• [WHAT TO DO]: Each record below should be reproduced as it is written, with pictures left out entirely.
.....
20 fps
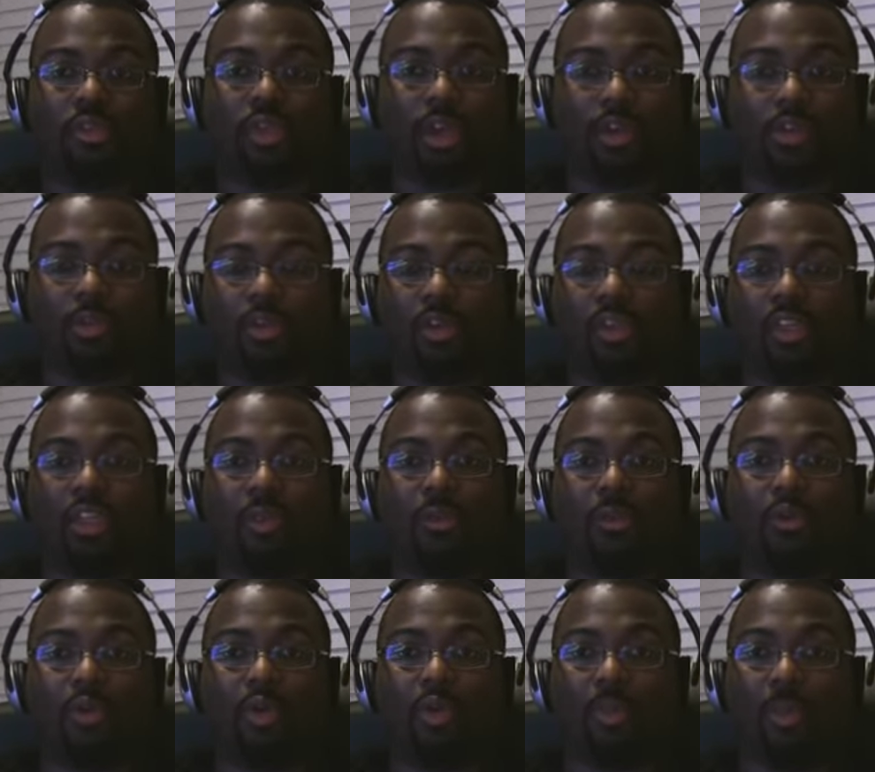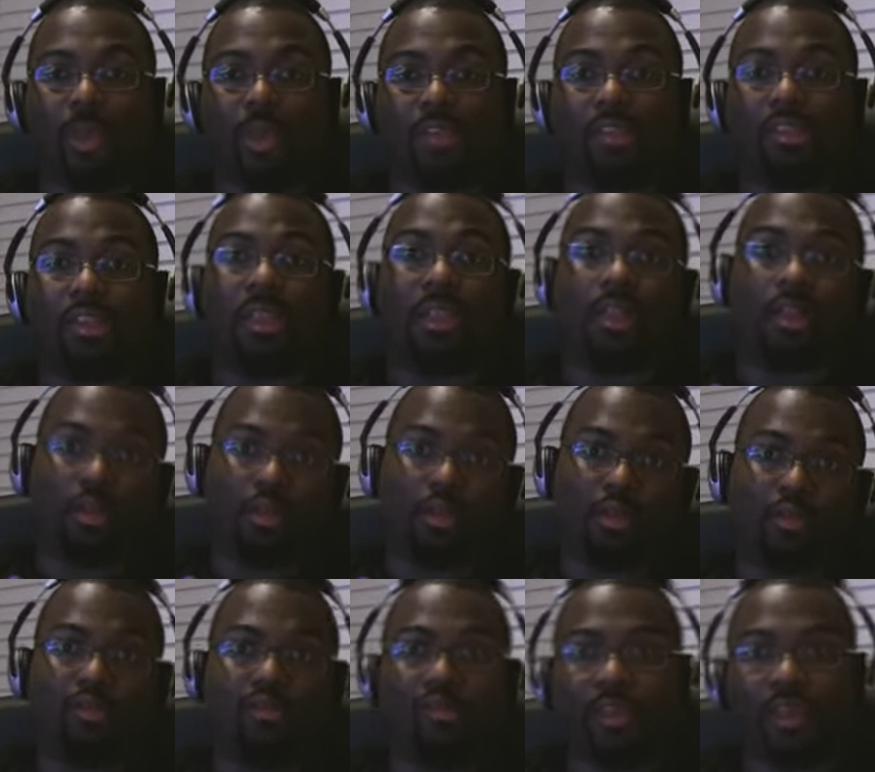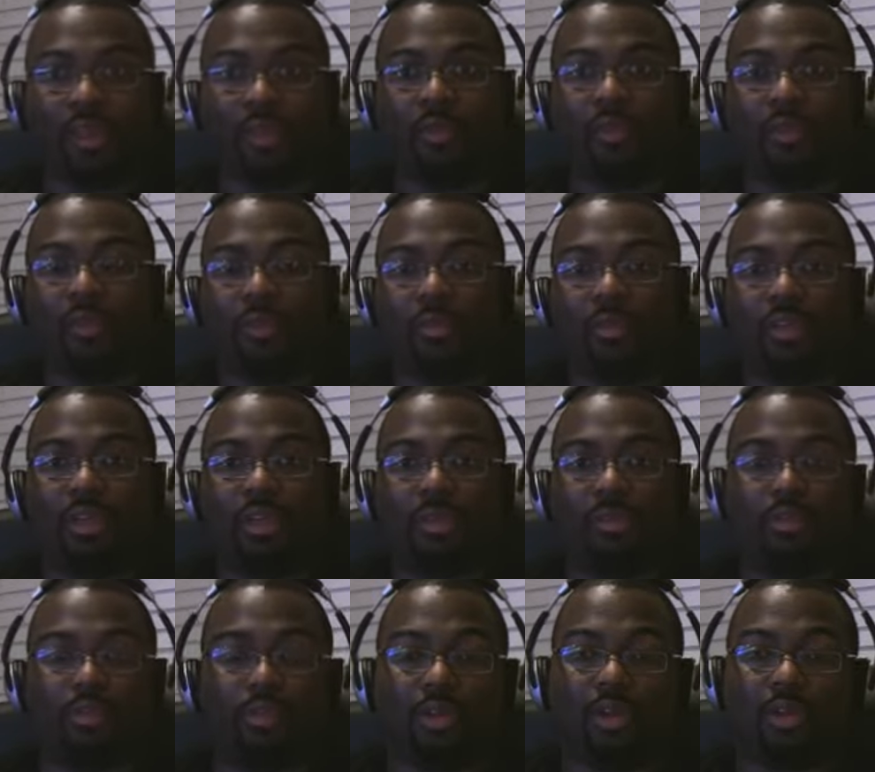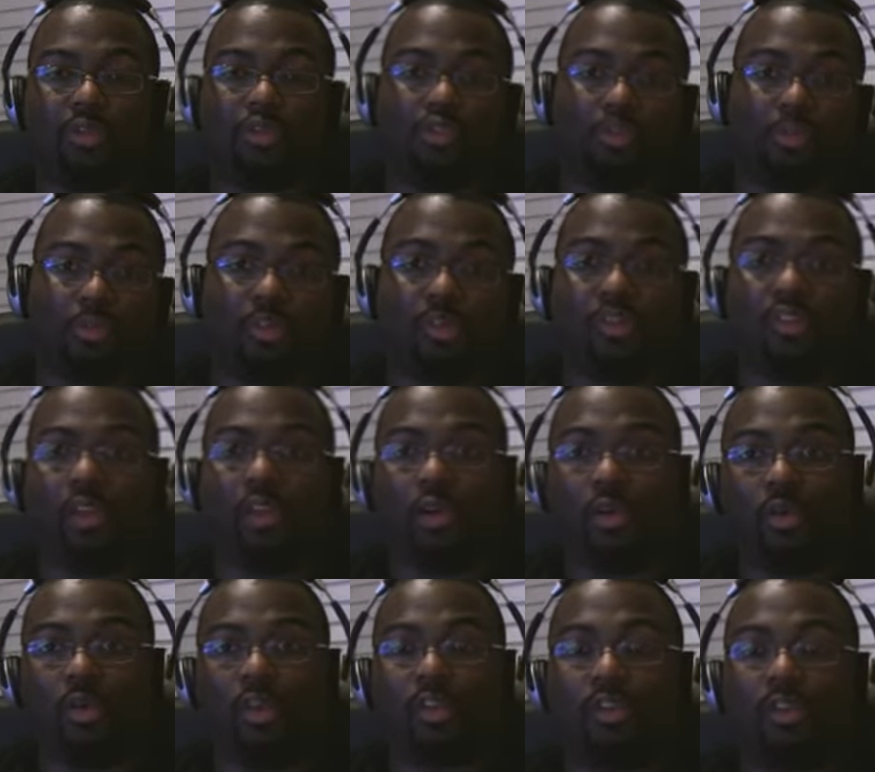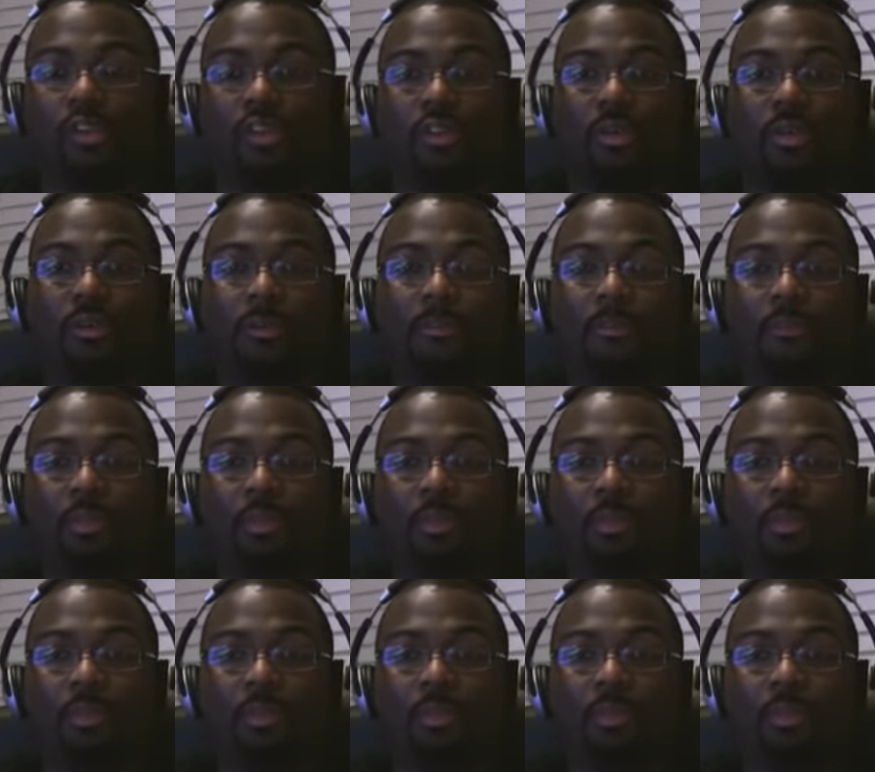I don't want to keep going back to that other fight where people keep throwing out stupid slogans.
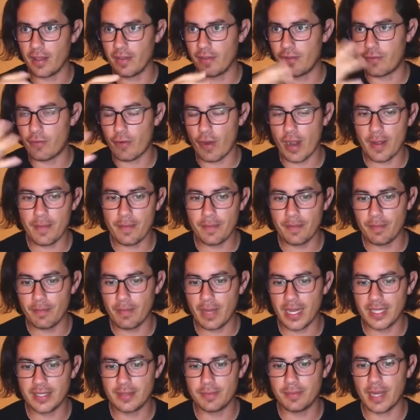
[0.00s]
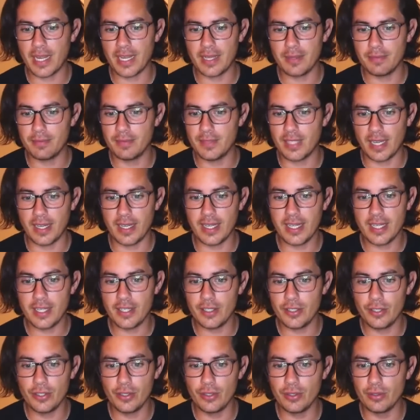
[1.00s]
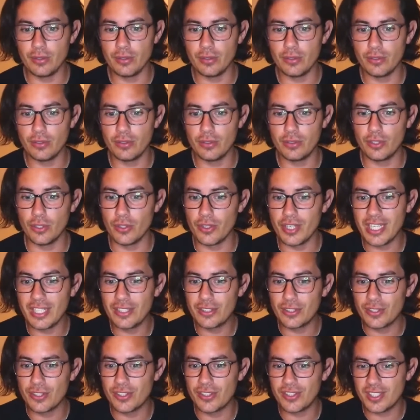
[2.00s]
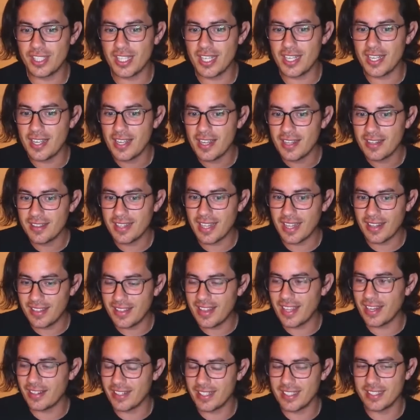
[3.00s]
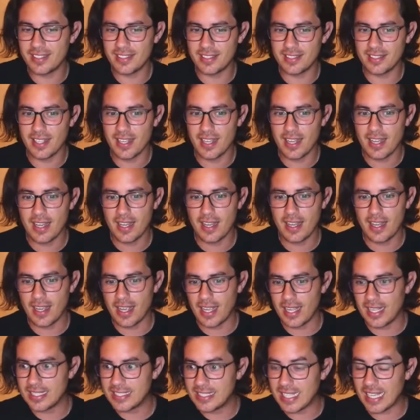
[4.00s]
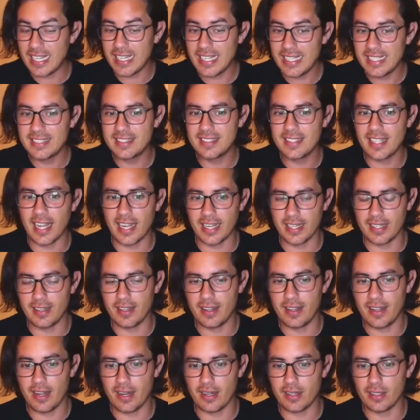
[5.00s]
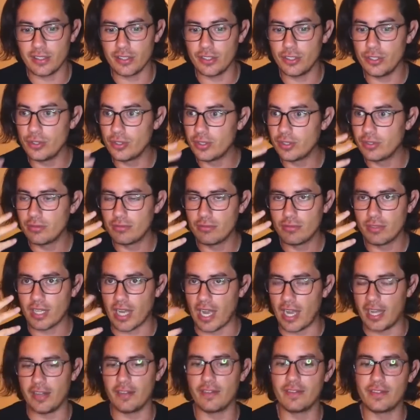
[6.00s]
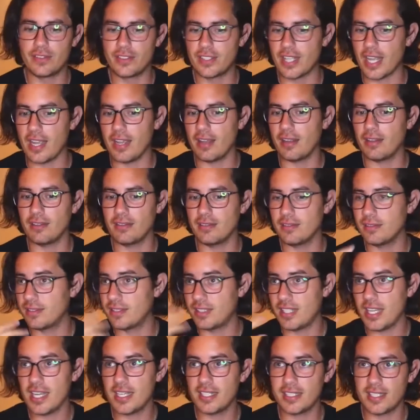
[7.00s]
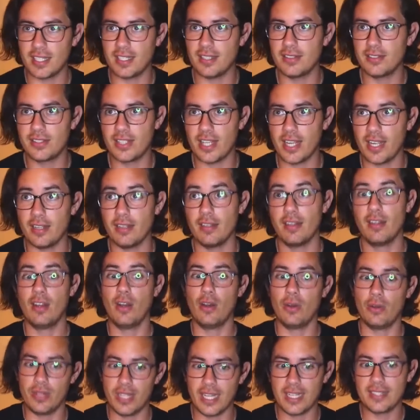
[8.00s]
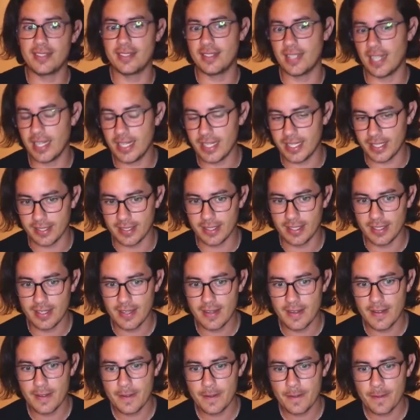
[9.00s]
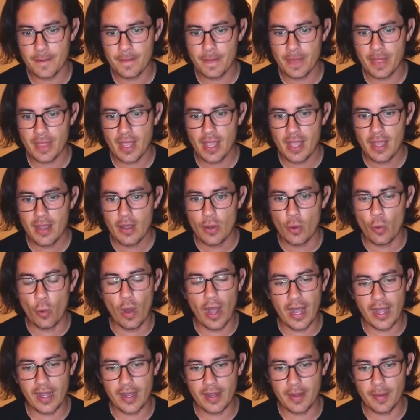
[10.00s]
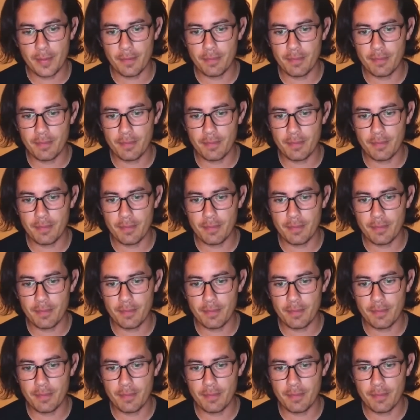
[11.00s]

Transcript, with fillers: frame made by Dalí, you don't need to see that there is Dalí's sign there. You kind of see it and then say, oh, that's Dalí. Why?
.....
• [TASK RESULT]:
20 fps
I don't want to keep going back to that other fight where people keep throwing out stupid slogans.
[0.00s]
[1.00s]
[2.00s]
[3.00s]
[4.00s]
[5.00s]
[6.00s]
[7.00s]
[8.00s]
[9.00s]
[10.00s]
[11.00s]

Transcript, with fillers: frame made by Dalí, you don't need to see that there is Dalí's sign there. You kind of see it and then say, oh, that's Dalí. Why?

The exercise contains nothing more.